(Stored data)
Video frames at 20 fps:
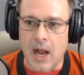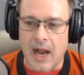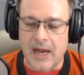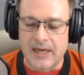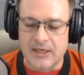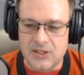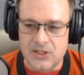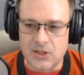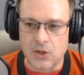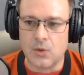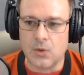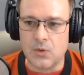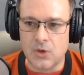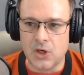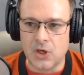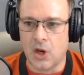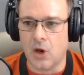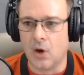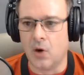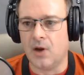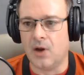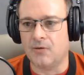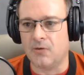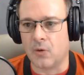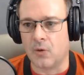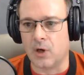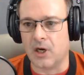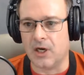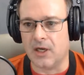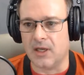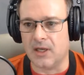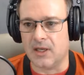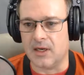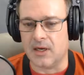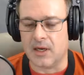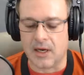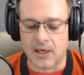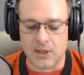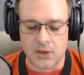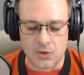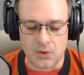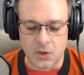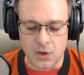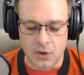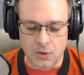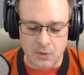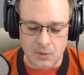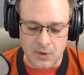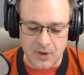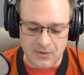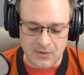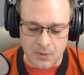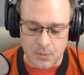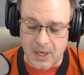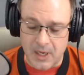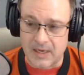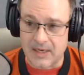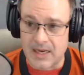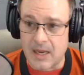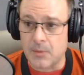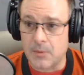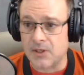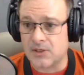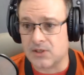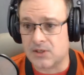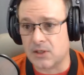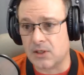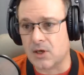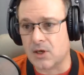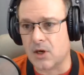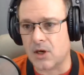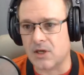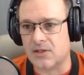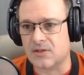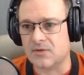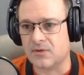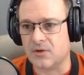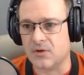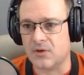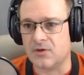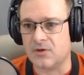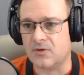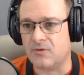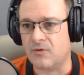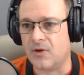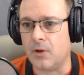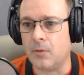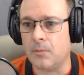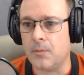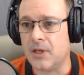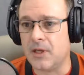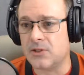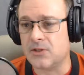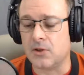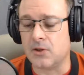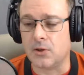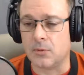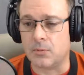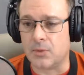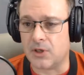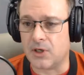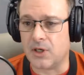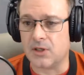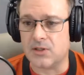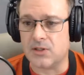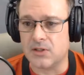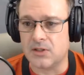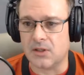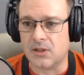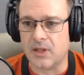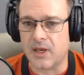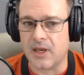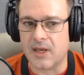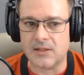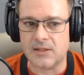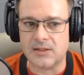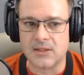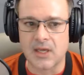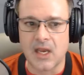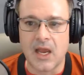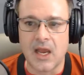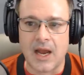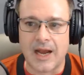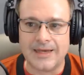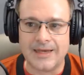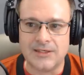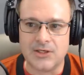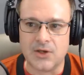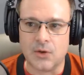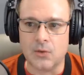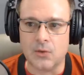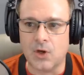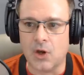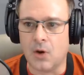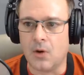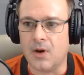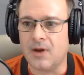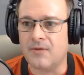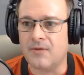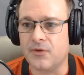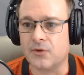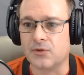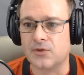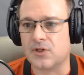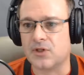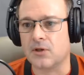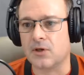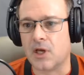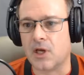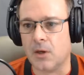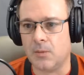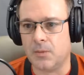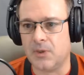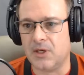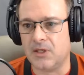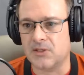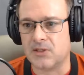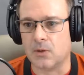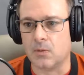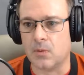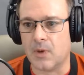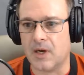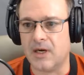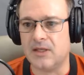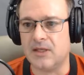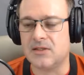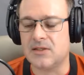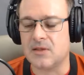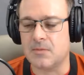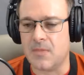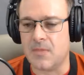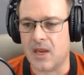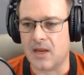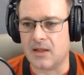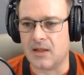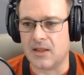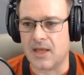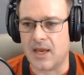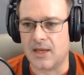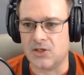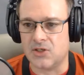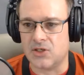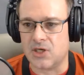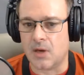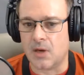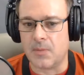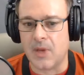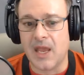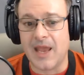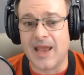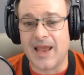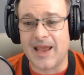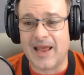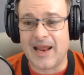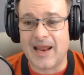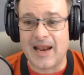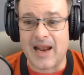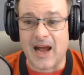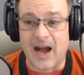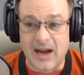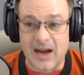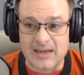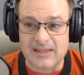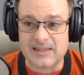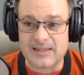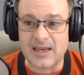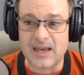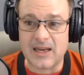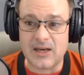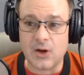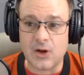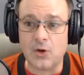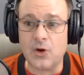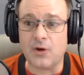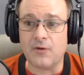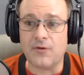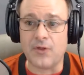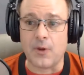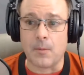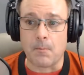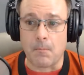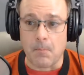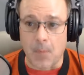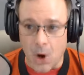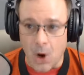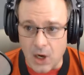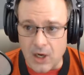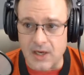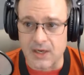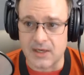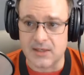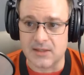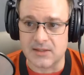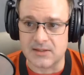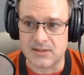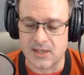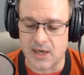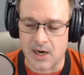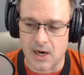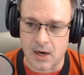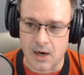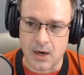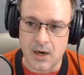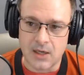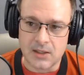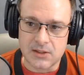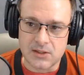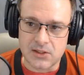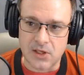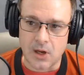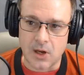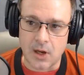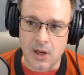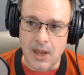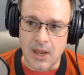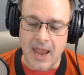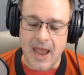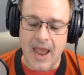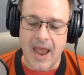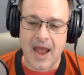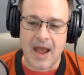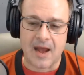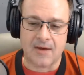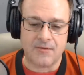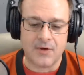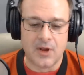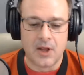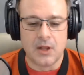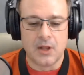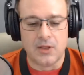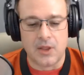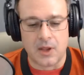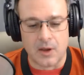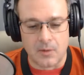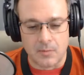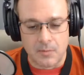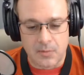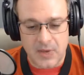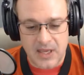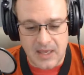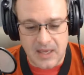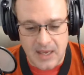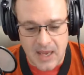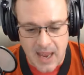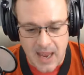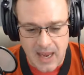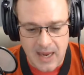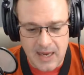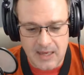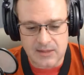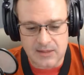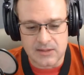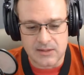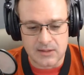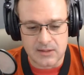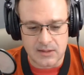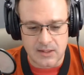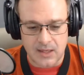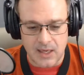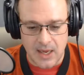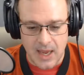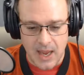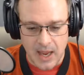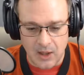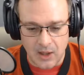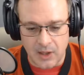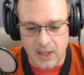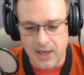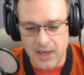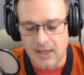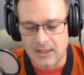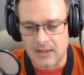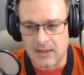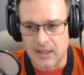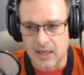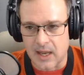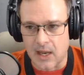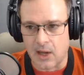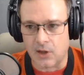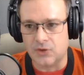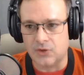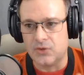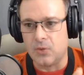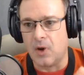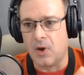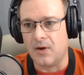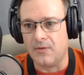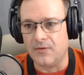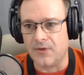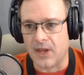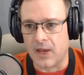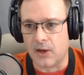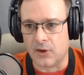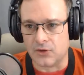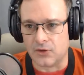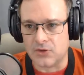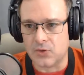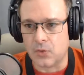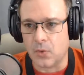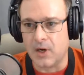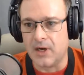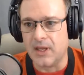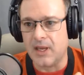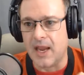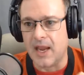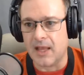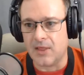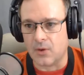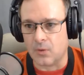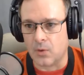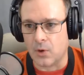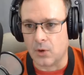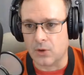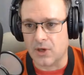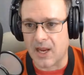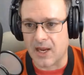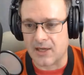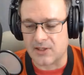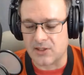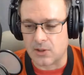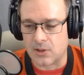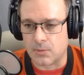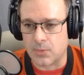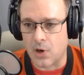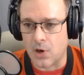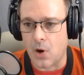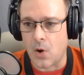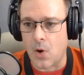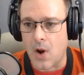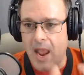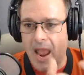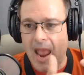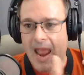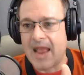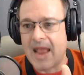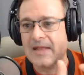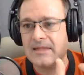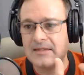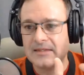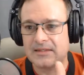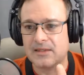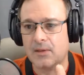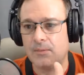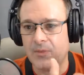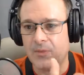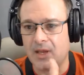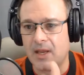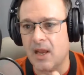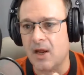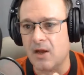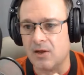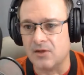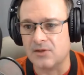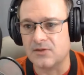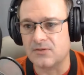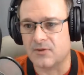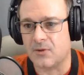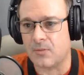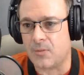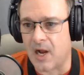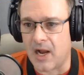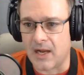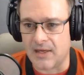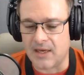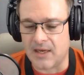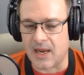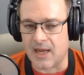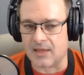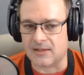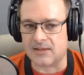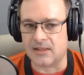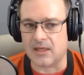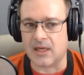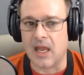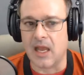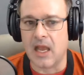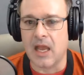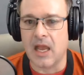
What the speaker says: I don't know if we're going to get it. I don't know if the pandemic's going to cause further developmental and production delays. I don't know those other companies are ready to make that jump. And honestly, I don't know if the market is there to have the P8, the L8, the L12, the L20, and the Rodecaster Pro and something else for podcasting.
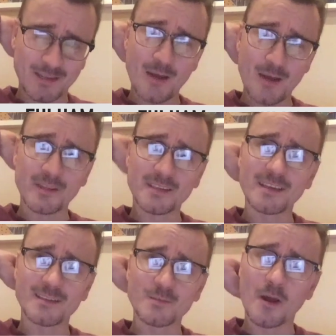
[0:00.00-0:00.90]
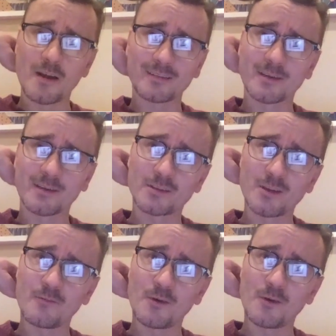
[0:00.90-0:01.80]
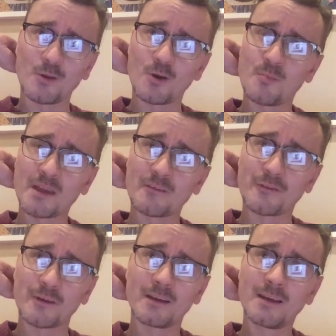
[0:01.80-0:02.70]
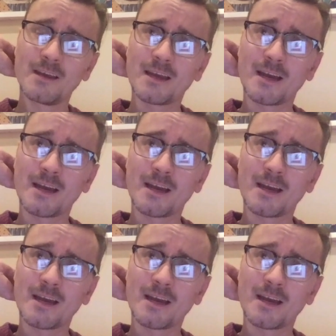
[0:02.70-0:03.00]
time of the season where I think we're sort of all hoping for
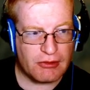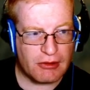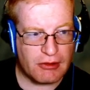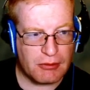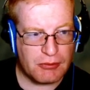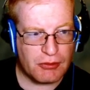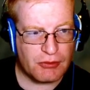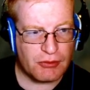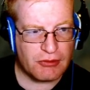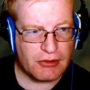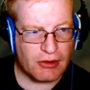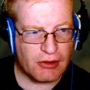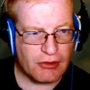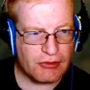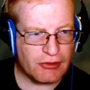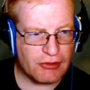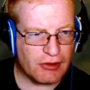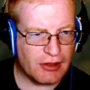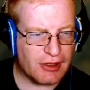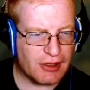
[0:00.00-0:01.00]
boost cards
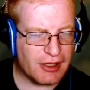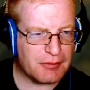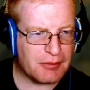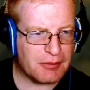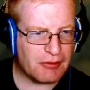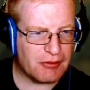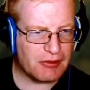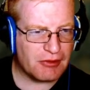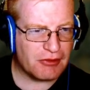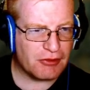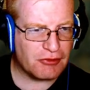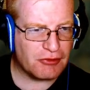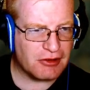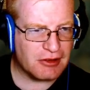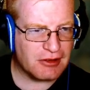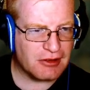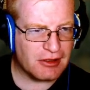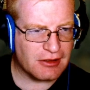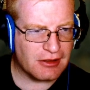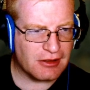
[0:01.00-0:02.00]
are unlocked by researching
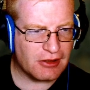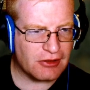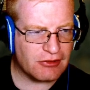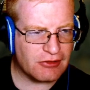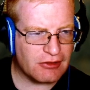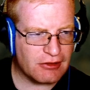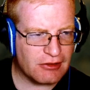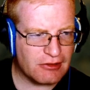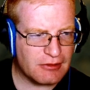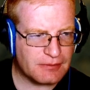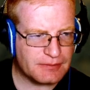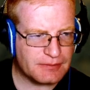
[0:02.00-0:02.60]
technologies.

What the exercise asks
Go through the data and return every word of it verbatim, leaving out the pictures.

Solution for this problem
Video frames at 20 fps:
What the speaker says: I don't know if we're going to get it. I don't know if the pandemic's going to cause further developmental and production delays. I don't know those other companies are ready to make that jump. And honestly, I don't know if the market is there to have the P8, the L8, the L12, the L20, and the Rodecaster Pro and something else for podcasting.
[0:00.00-0:00.90]
[0:00.90-0:01.80]
[0:01.80-0:02.70]
[0:02.70-0:03.00]
time of the season where I think we're sort of all hoping for
[0:00.00-0:01.00]
boost cards
[0:01.00-0:02.00]
are unlocked by researching
[0:02.00-0:02.60]
technologies.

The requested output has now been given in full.